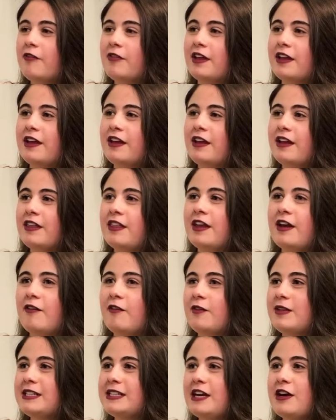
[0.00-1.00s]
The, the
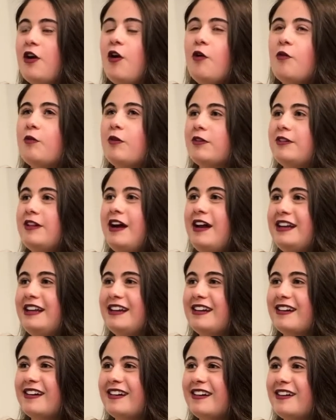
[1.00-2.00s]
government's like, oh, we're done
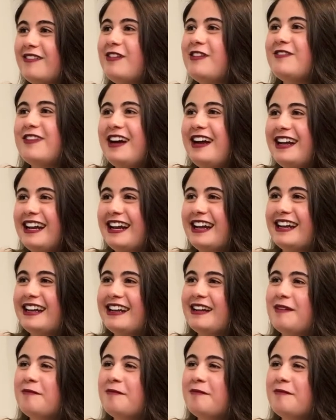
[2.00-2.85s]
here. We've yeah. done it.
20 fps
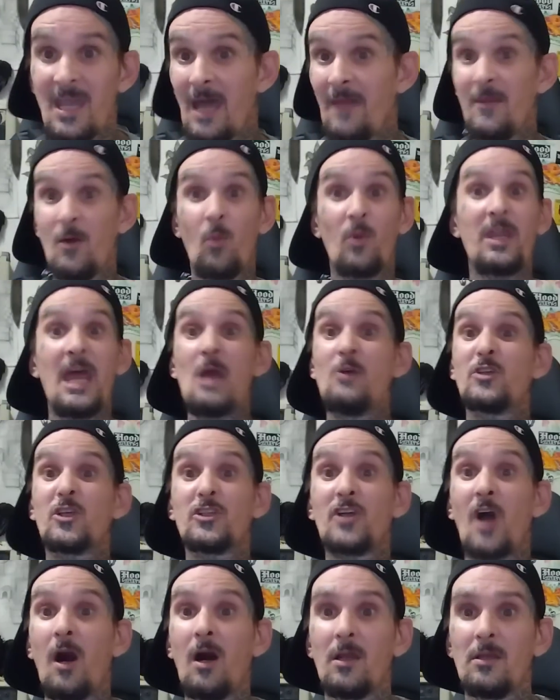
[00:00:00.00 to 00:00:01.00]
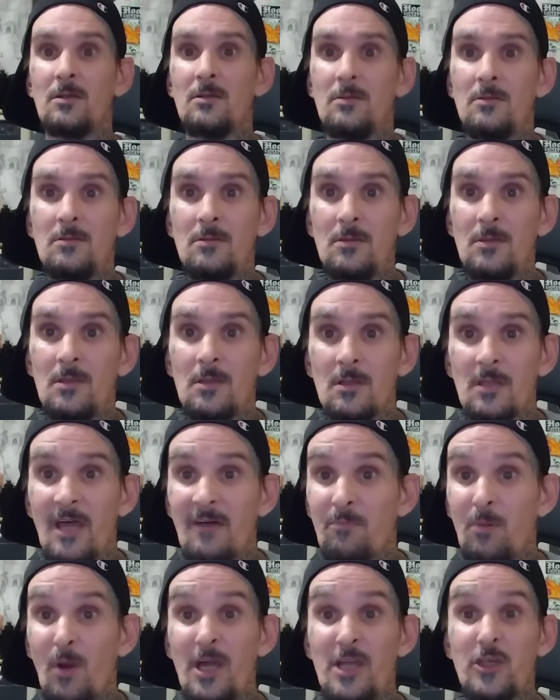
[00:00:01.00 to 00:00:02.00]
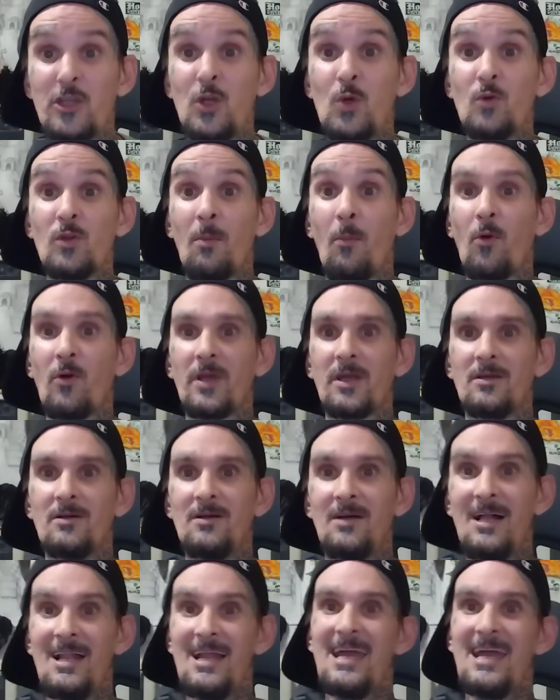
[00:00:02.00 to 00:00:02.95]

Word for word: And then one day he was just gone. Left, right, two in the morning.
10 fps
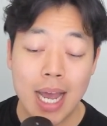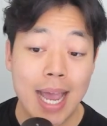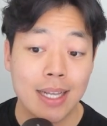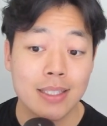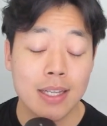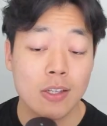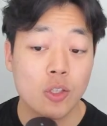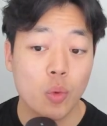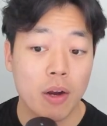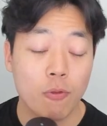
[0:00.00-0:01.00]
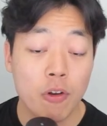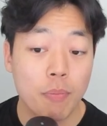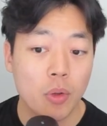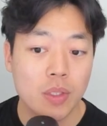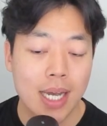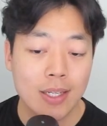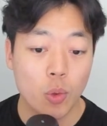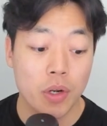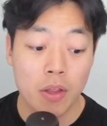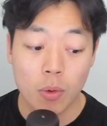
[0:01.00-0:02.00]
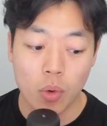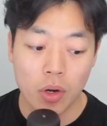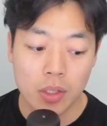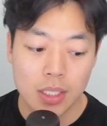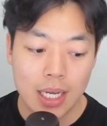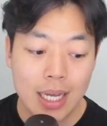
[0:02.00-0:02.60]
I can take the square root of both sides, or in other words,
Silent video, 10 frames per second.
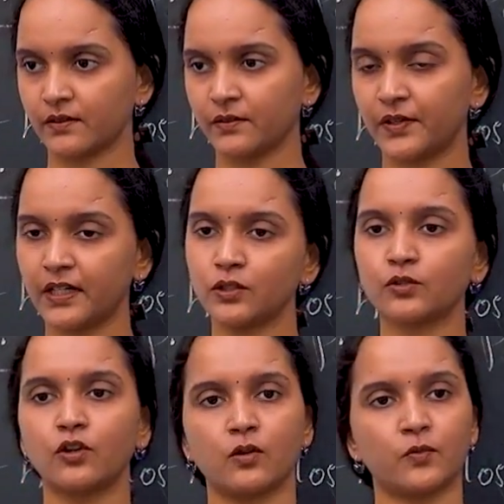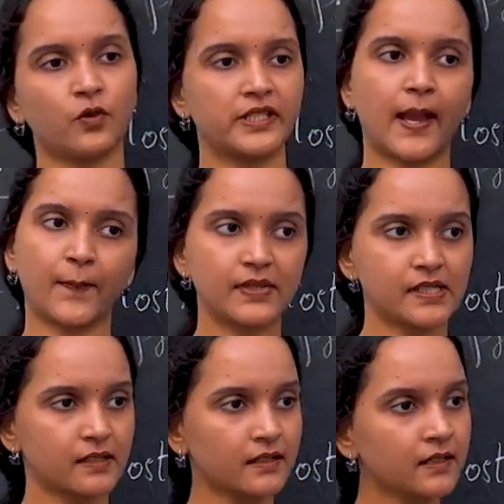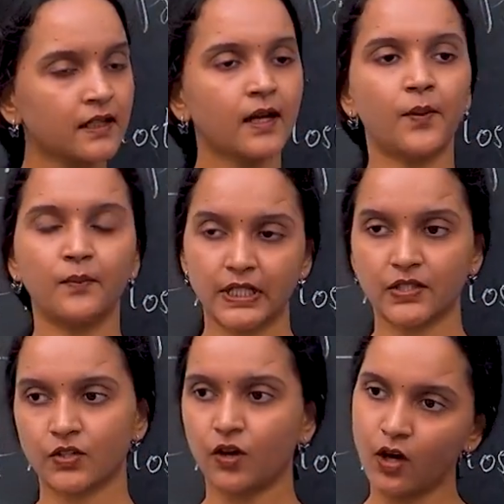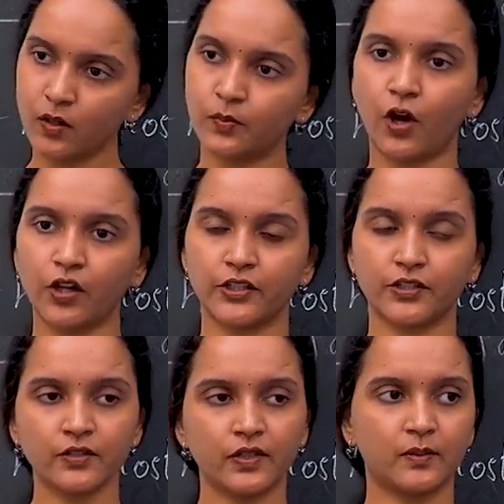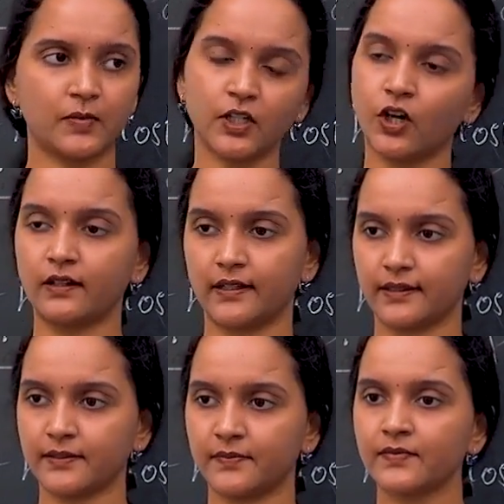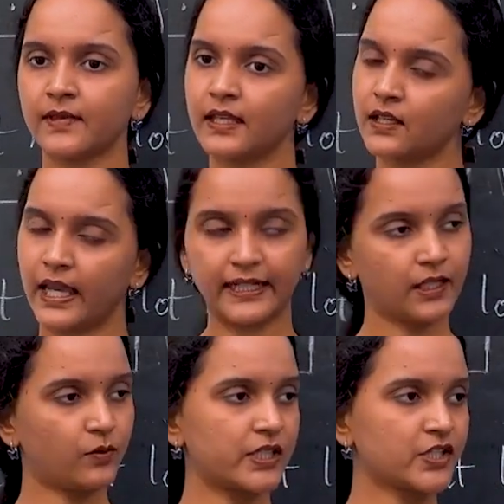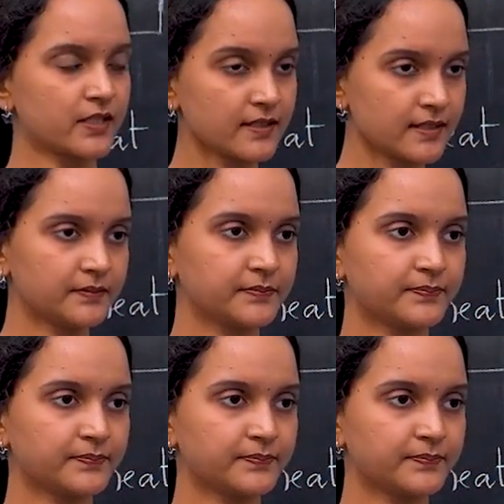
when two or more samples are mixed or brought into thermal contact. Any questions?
○ ○ ○
= EXERCISE OBJECTIVE =
No pictures belong in the copy: reproduce exactly the lines above from the one that contains "[00:00:01.00 to 00:00:02.00]" through the last line of the entries.

= COMPLETED EXERCISE =
[00:00:01.00 to 00:00:02.00]
[00:00:02.00 to 00:00:02.95]

Word for word: And then one day he was just gone. Left, right, two in the morning.
10 fps
[0:00.00-0:01.00]
[0:01.00-0:02.00]
[0:02.00-0:02.60]
I can take the square root of both sides, or in other words,
Silent video, 10 frames per second.
when two or more samples are mixed or brought into thermal contact. Any questions?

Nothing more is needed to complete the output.